Johann Hinrich Claussen hat mit diesem Band ein kluges und gleichzeitig anschauliches Werk zu einem wichtigen Thema vorgelegt: Kunst. Den christlichen Glauben gibt es praktisch seit seinen Anfängen nicht ohne künstlerische Werke, die sich auf ihn beziehen oder von ihm angeregt wurden, seien es Gemälde, Altarbilder oder Skulpturen. Es ist eine spannende Angelegenheit, diese Geschichte durch die Epochen hindurch zu verfolgen und an einzelnen Beispielen, bekannten wie weniger bekannten, sichtbar zu machen.
Claussen wird dieser Aufgabe so kompetent wie ansprechend gerecht: Er lässt die Entwicklung der christlichen Kunst einschließlich ihrer Vorgeschichte im alten Israel in zwölf Kapiteln Revue passieren. Dabei berücksichtigt er geläufiges und herausragendes Anschauungsmaterial wie den Naumburger Lettner, den „Isenheimer Altar“ des Matthias Grünewald oder den „Tetschener Altar“ von Caspar David Friedrich, lenkt den Blick aber auch auf eine Trouvaille wie das „Erstlingsbild“ der Herrnhuter Brüdergemeine, das er neben die im kolonialen Mexiko entstandene Jungfrau von Guadelupe stellt. Er behandelt spektakuläre Einschnitte, etwa den byzantinischen „Bilderstreit“ oder die Bilderstürme der frühen Reformationszeit.
Das Zeitalter der modernen Autonomie von Kunst stellt eine grundlegende Zäsur für das Verhältnis von Kunst und Christentum dar.
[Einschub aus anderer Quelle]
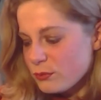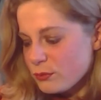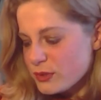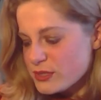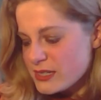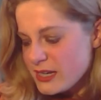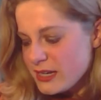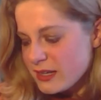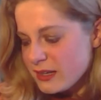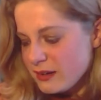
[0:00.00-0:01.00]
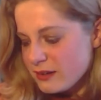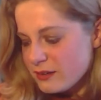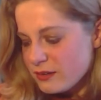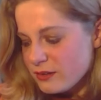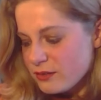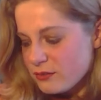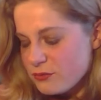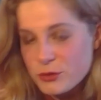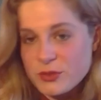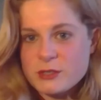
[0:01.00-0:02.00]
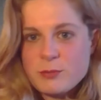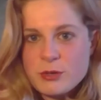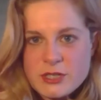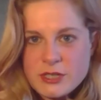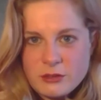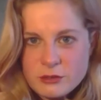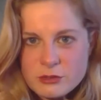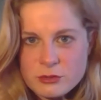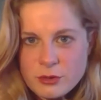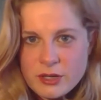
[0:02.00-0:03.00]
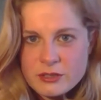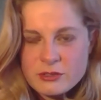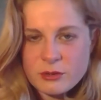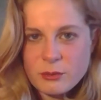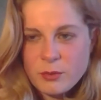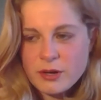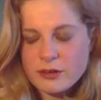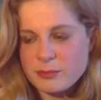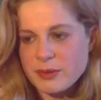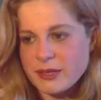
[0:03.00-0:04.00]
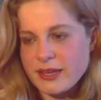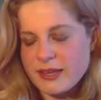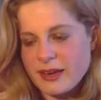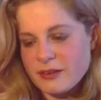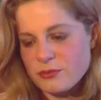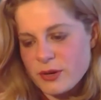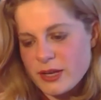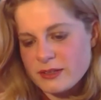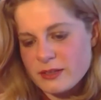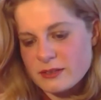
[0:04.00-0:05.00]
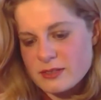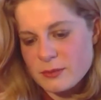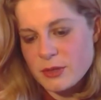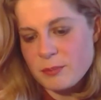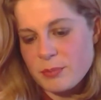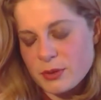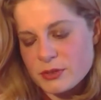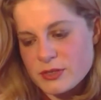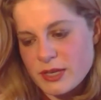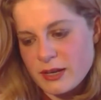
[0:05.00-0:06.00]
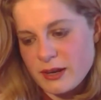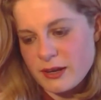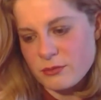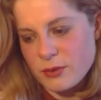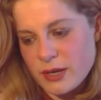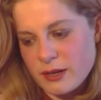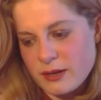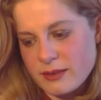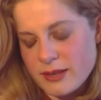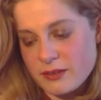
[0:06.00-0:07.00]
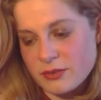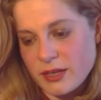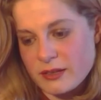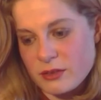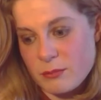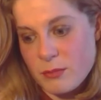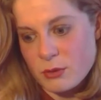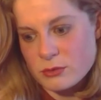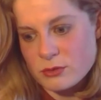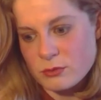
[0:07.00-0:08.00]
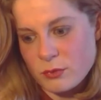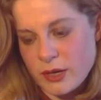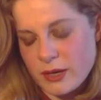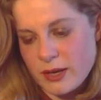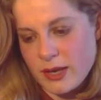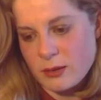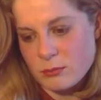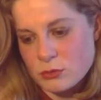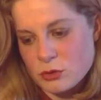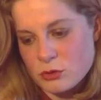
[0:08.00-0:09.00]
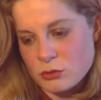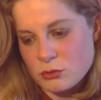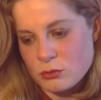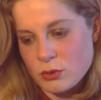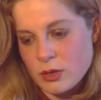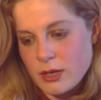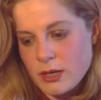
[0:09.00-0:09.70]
was needed for this particular story, so it worked. But like, I've read some of the books that I've read that I've liked the most when it came to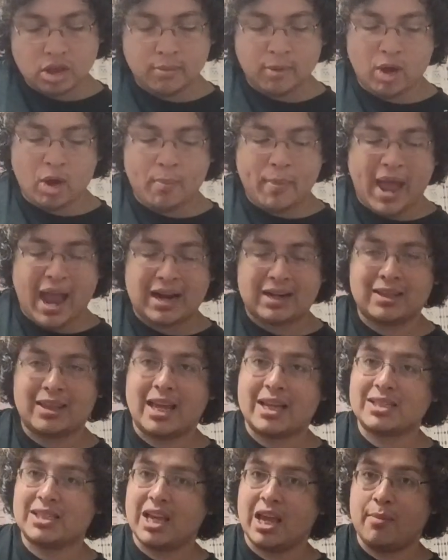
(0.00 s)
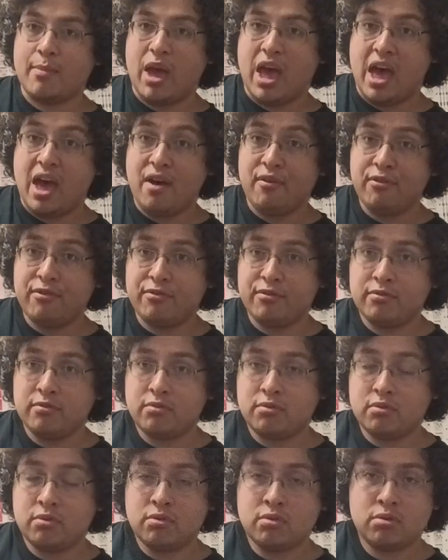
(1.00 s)
we go back to that same F.
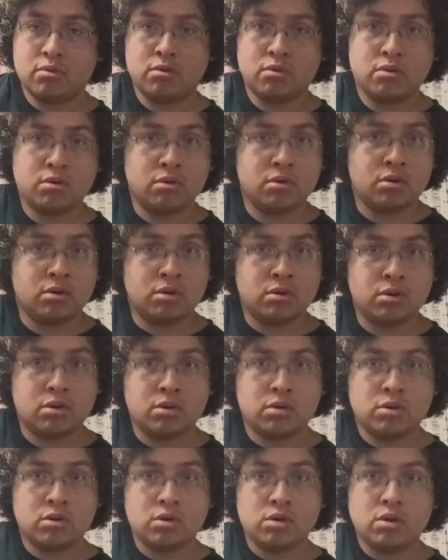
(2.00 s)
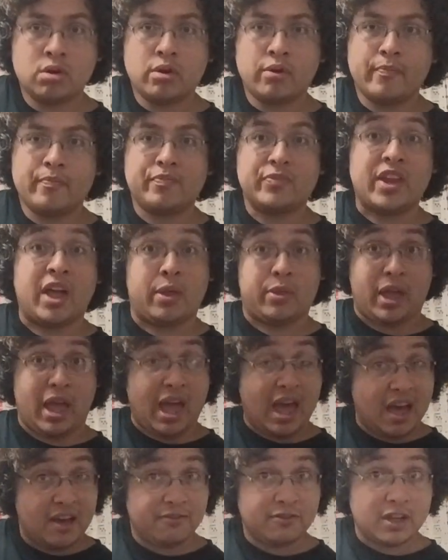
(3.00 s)
Now the
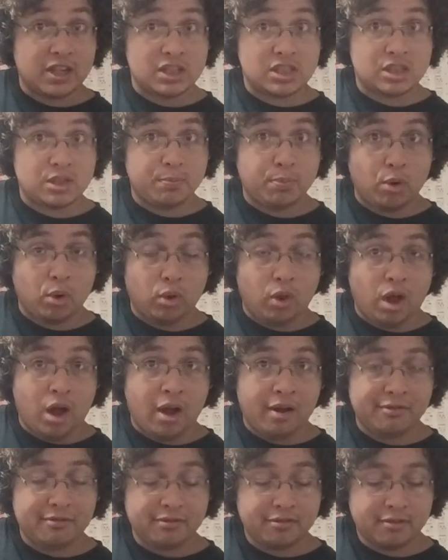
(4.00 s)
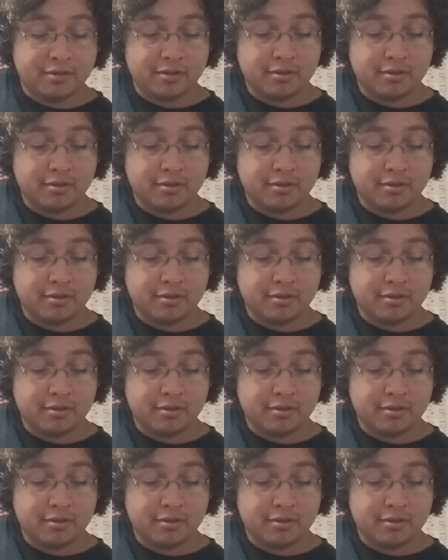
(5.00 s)
F gets the pull off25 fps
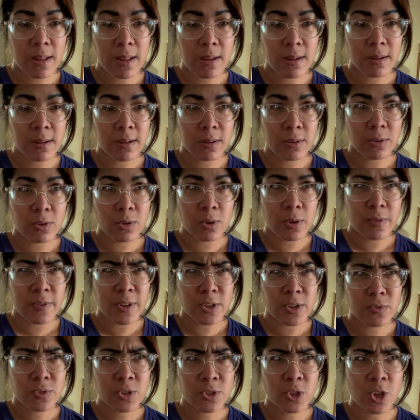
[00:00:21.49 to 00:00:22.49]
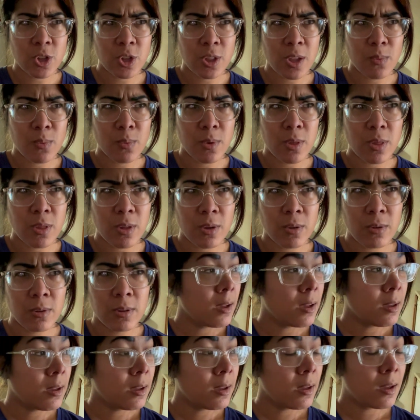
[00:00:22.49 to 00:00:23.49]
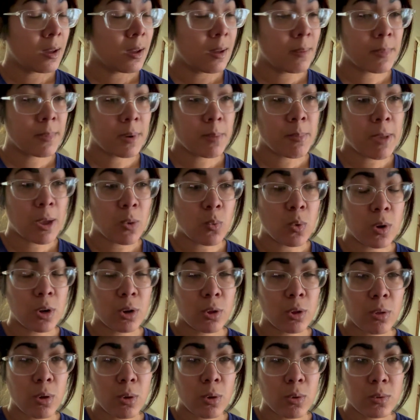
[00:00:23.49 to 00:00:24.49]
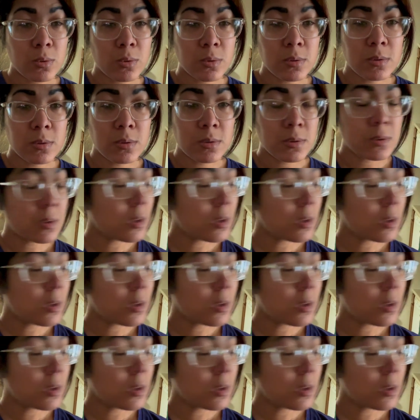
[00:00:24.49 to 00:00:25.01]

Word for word: I don't know if I've shared that with you. I'm gonna make one of those.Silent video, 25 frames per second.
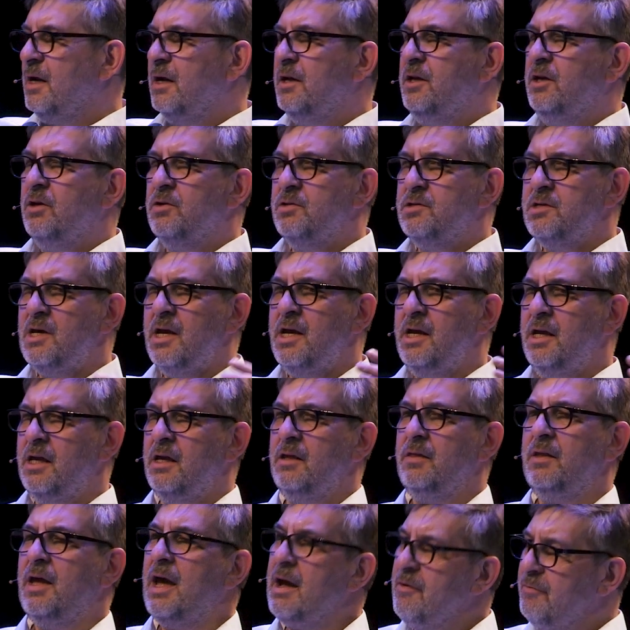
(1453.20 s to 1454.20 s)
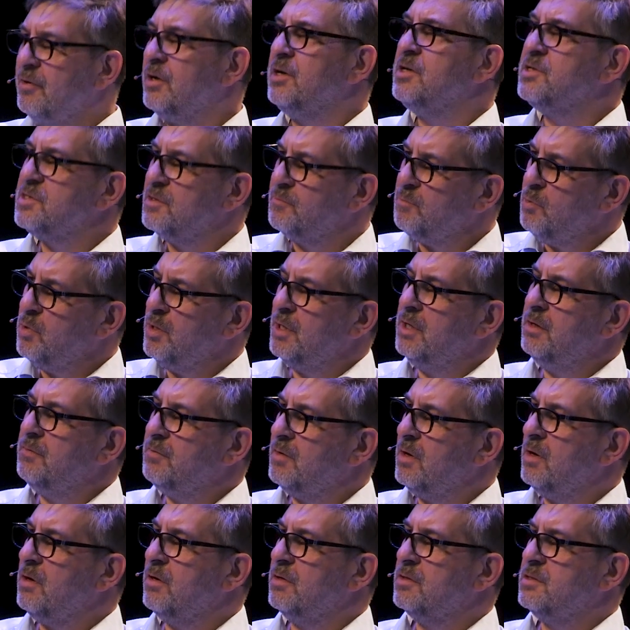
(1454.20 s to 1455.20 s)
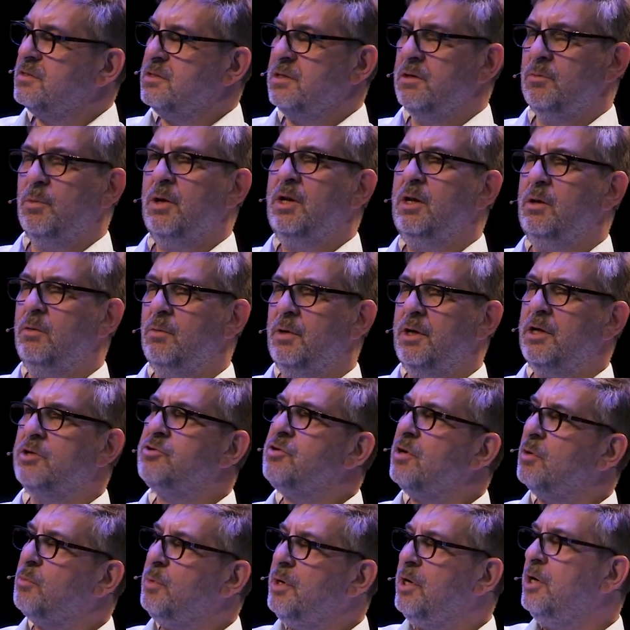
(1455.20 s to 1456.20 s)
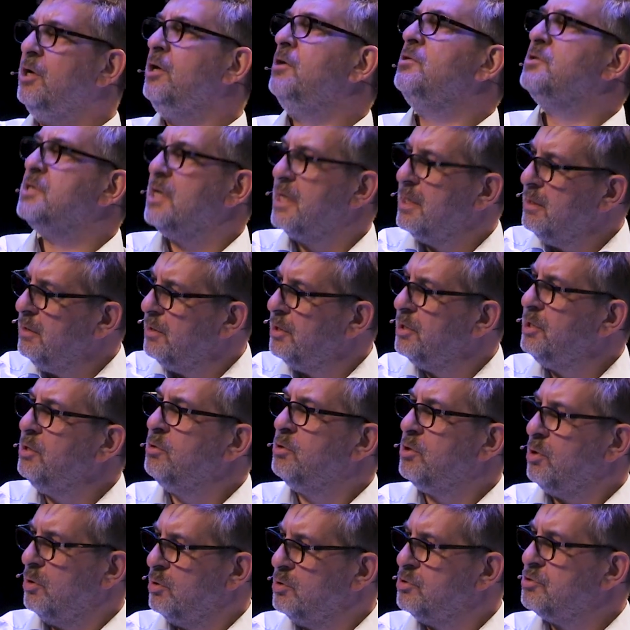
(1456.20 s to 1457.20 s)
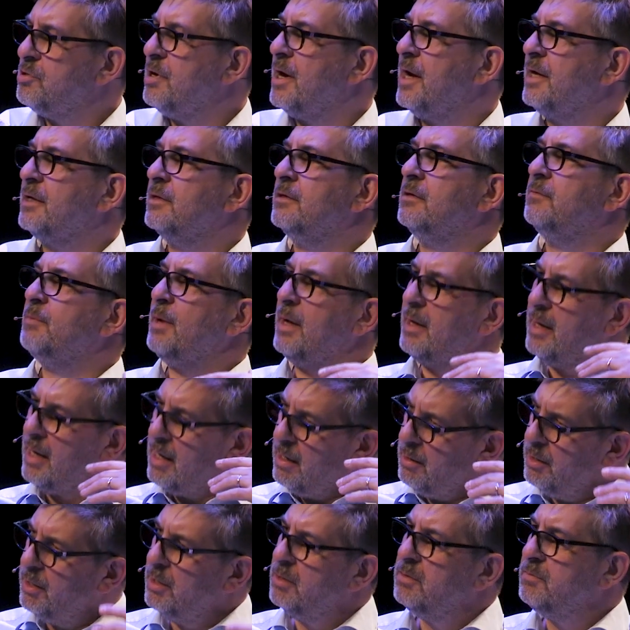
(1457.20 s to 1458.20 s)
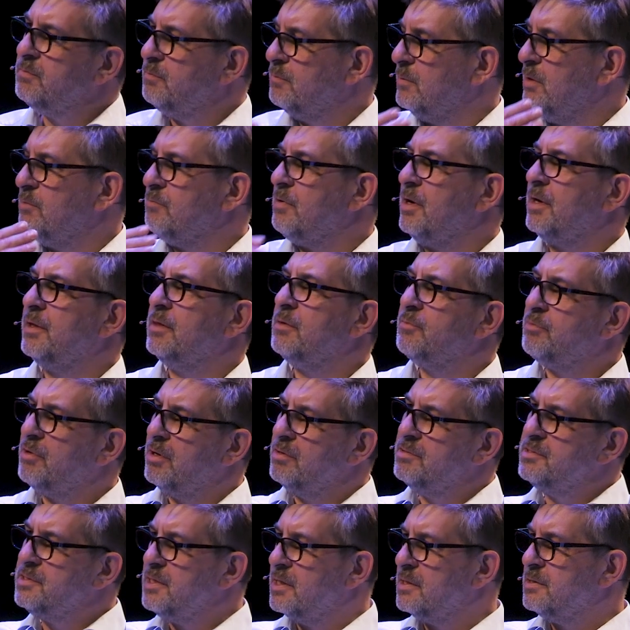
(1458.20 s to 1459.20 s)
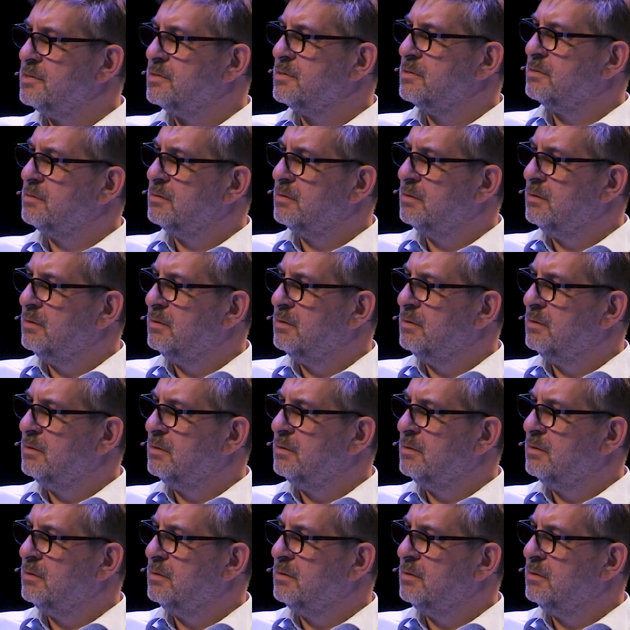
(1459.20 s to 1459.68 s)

And you're taking the evidence of what you've got to, when you're trying to win a new deal, a new contract, about how you're running the process.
Claussen zeichnet in den letzten drei „Sälen“ seines Überblicks zunächst die romantische Wende mit ihrer „Kunstreligion“ nach, würdigt kritisch die neuere christliche Erbauungskunst und fragt schließlich nach „christlichen Spuren in einer Epoche, die Auf- und Abbruch, Krise und Revolution, Erfindung und Grenzüberschreitung auf Dauer gestellt hat“. In diesem Zusammenhang wirft er einen um Differenzierung bemühten Blick auf das Werk von Marc Chagall. Ein Ausblick gilt dem weiteren Weg von Kunst wie von Christentum, das in absehbarer Zukunft vor allem von charismatischen oder evangelikalen Bewegungen geprägt sein wird. Claussens These: Die Bilderfrage werde für das Christentum ihre zentrale Bedeutung behalten. Auch die neuen Christentümer müssten sich ein Bild von sich selbst, ihrem Glauben, ihrer Gemeinschaft, ihrem kulturellen Auftrag machen.